Tuesday, November 23, 2010

"Hang Them, They Are After Our Kids"

That was the gently-worded and journalistically responsible headline on an Ugandan tabloid a little while back. Underneath was a list of "gay" Ugandans, including a straight 78-year-old Anglican bishop. Some of the people named by the paper have since been harassed and attacked. All of them are in danger, given the state of both rhetoric and emotions in Uganda these days. This is one of those places where it is easy to imagine an outbreak of truly homicidal mob violence.

And it's our fault.

Not the Egg's fault, mind you, nor the fault of its readers -- at least not as such. But the climate of anti-gay rage in Ugandas is the fault of Americans, and especially American Christians, a category which does include most of us.

The full take is in this story from Religion Dispatches. Here's how it works. American preachers like Scott Lively and Rick Warren have connections in Uganda. They show up to lead services, they send money, they do their thing. They say things like this:
Lively testified before parliament and told Ugandans, “The gay movement is an evil institution”; he equated gays with serial killers and sociopaths who, “do mass murder, you know, like the Rwanda stuff.”
And no, Warren isn't especially notorious in the US for any anti-gay vitriol. But consider this:

[Warren] has enjoyed close ties in Uganda ... where The Purpose Driven Life is reported to be almost as popular as the Bible. Warren was close to Pastor Martin Ssempa, though he’s since distanced himself from the pastor and come out in opposition to the AHB [a draconian anti-gay bill].

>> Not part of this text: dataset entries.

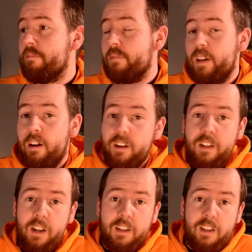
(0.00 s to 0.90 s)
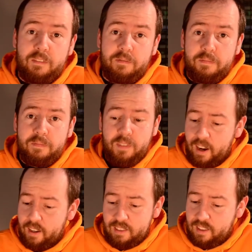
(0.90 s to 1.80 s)
I really like it.
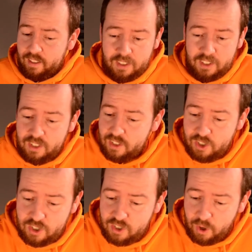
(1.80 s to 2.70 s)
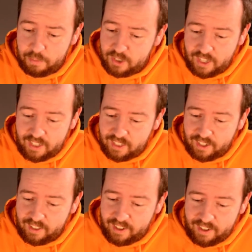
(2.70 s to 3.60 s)
I think there's just so much
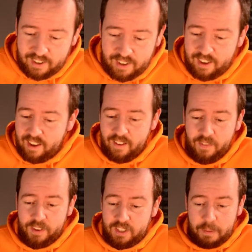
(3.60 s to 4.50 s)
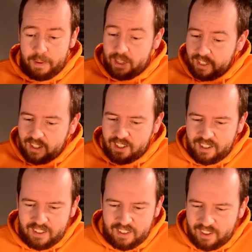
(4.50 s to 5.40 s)
detail in it. It's a mythic.
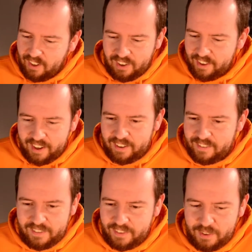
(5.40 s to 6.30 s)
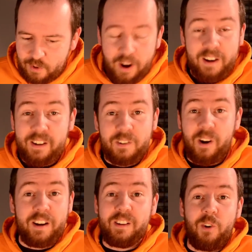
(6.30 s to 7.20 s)
Oh, yeah. Great,
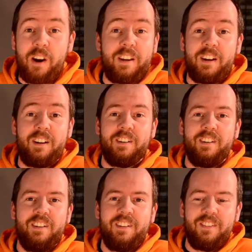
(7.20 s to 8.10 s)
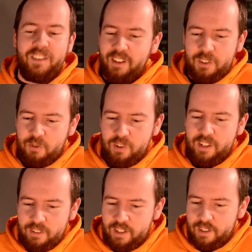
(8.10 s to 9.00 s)
great, great card. That looks really,
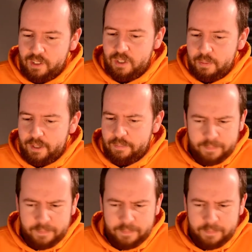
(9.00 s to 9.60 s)
really good to me.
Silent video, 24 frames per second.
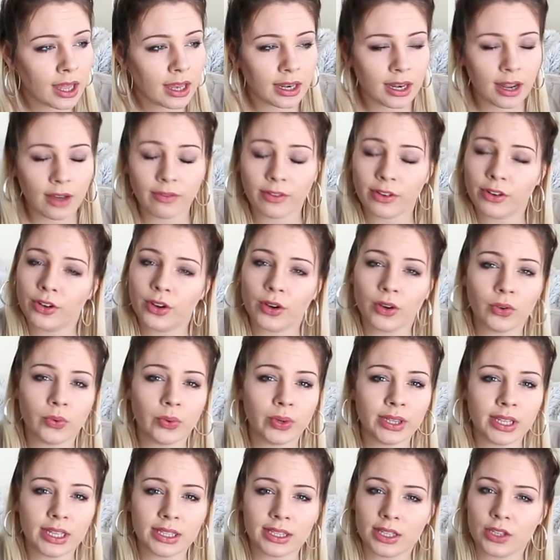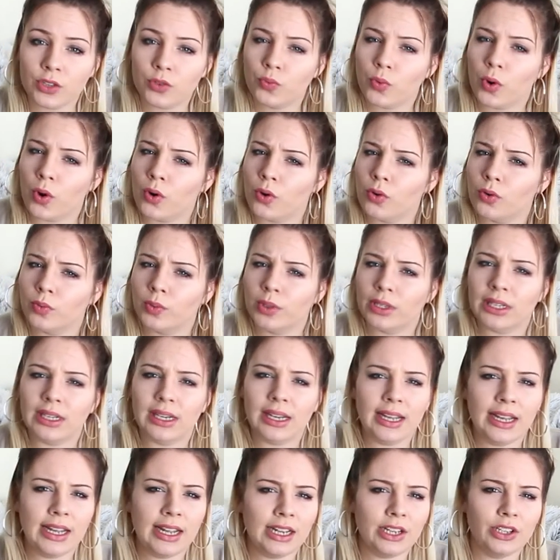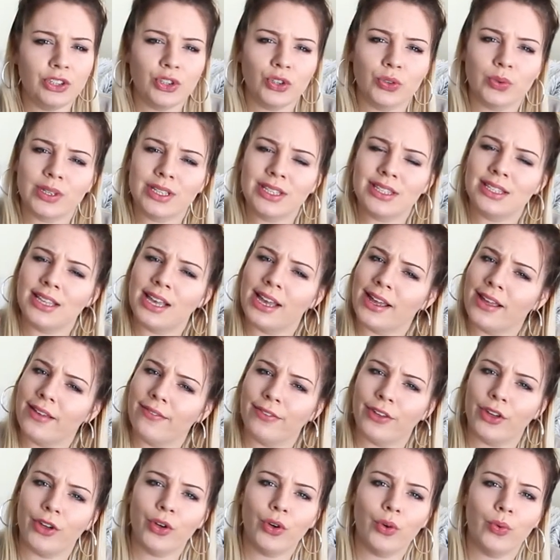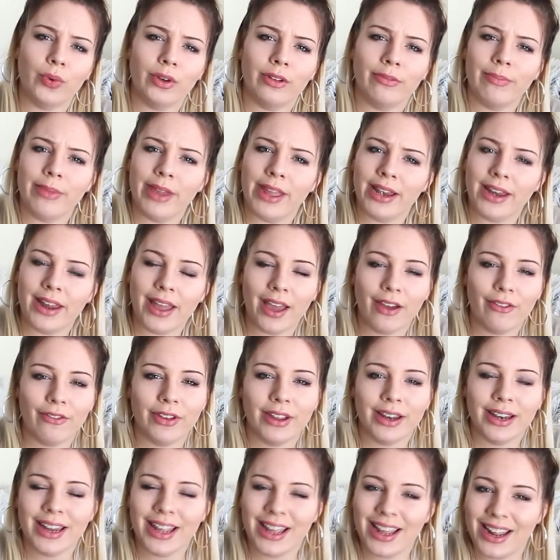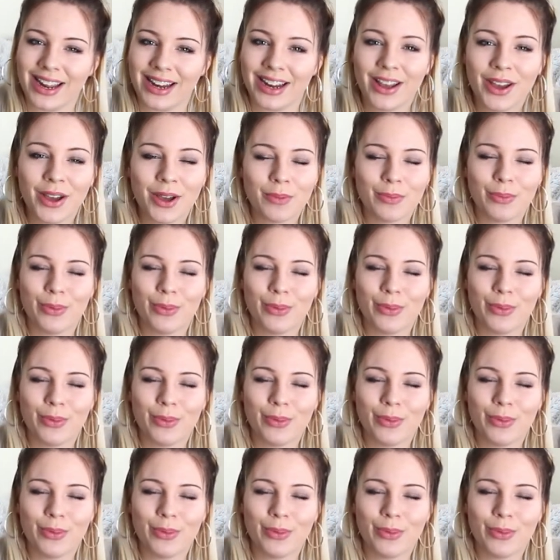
Never knowing that this road would lead to a Savior who would meet every need,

Ssempa, known for staging anti-homosexual marches where people chant “Kill the Gays” and “Arrest all Homos,” has shown gay porn movies in church to promote the AHB. ...

Kapya Kaoma, a Zambian Priest and author of a report on American evangelicals and anti-gay African clergy, told this reporter back in January, after Warren finally repudiated the bill in Dec. 2009: “Ugandans,” and Ssempa in particular, “are demanding an apology from Warren; the question is why are they demanding an apology? Warren misrepresented what he said in Uganda and [it] is very different tha[n] what he is saying now [in the U.S.]”

It isn't just the preachers, either. The RD article needs some editing, but it appears that Jeff Sharlet, a journalist who has investigated a powerful fundamentalist network he calls "The Family," has evidence that this network has been at work in Uganda, directing both foreign aid money and religious fanaticism into the country. He names Oklahoma senator James Inhofe as "the point man to represent the U.S. Congress and The Family."

“Ugandans are not concerned about the finer points of the American class system,” according to Sharlet. “They look at fanatics such as Lively, or a politician such as Inhofe, and they see the same thing: a smiling white man come to preach moral ‘purity’ as a path out of poverty.”

We aren't sure how much credit to give Sharlet, since his basic idea -- a shadowy conspiracy at the highest ranks of government -- sounds so much like the premise of a paperback thriller. This sort of thing seems awfully improbable, given the realities of church life. When people object to organized religion, we typically respond that we haven't yet found any.

But the fact remains that Peter Akinola and the other Anglican bishops of the so-called Southern Cone aren't the only Christians working overtime to deny basic human and civil rights to gay people, as well as to create a climate of impending mass violence. They have help from up north.

1 comment:

PS (PSanafter-thought) said...

I've traveled to Uganda, stayed there almost three weeks, and we still correspond with a person there. One of our traveling group there was a lesbian. At that time, 2007, I didn't know about the anti-homosexual stuff in that country, but I did notice that that woman was really careful about what she said about herself and family, but I would be too with strangers. A couple of the Ugandan people we talked and worked with were very forward and made statements that made me realize that they had strong feelings. For example, one of the Canadians in our group belongs to the UCC. He was questioned about why he would stay with that church given the liberalness on this issue.

From what I've read, it seems that the Africans, in general, are quite anti-homosexual. So these preachers are feeding an already more-than-smoldering fire.

Uganda is a complex place. The culture is everything from glitzy hotels to mud huts, educated to illiterate. There are definitely British overtones, with the Anglican church being fairly dominant. But the pentecostal type of worship is growing by leaps and bounds, and may not (???) have much theological underpinning, by which I mean, that the emotionalism seems dominant.

I've read about people being mistakenly beat up on the street when people have perceived a wrong, so any reports of threat of this re sexuality seem credible.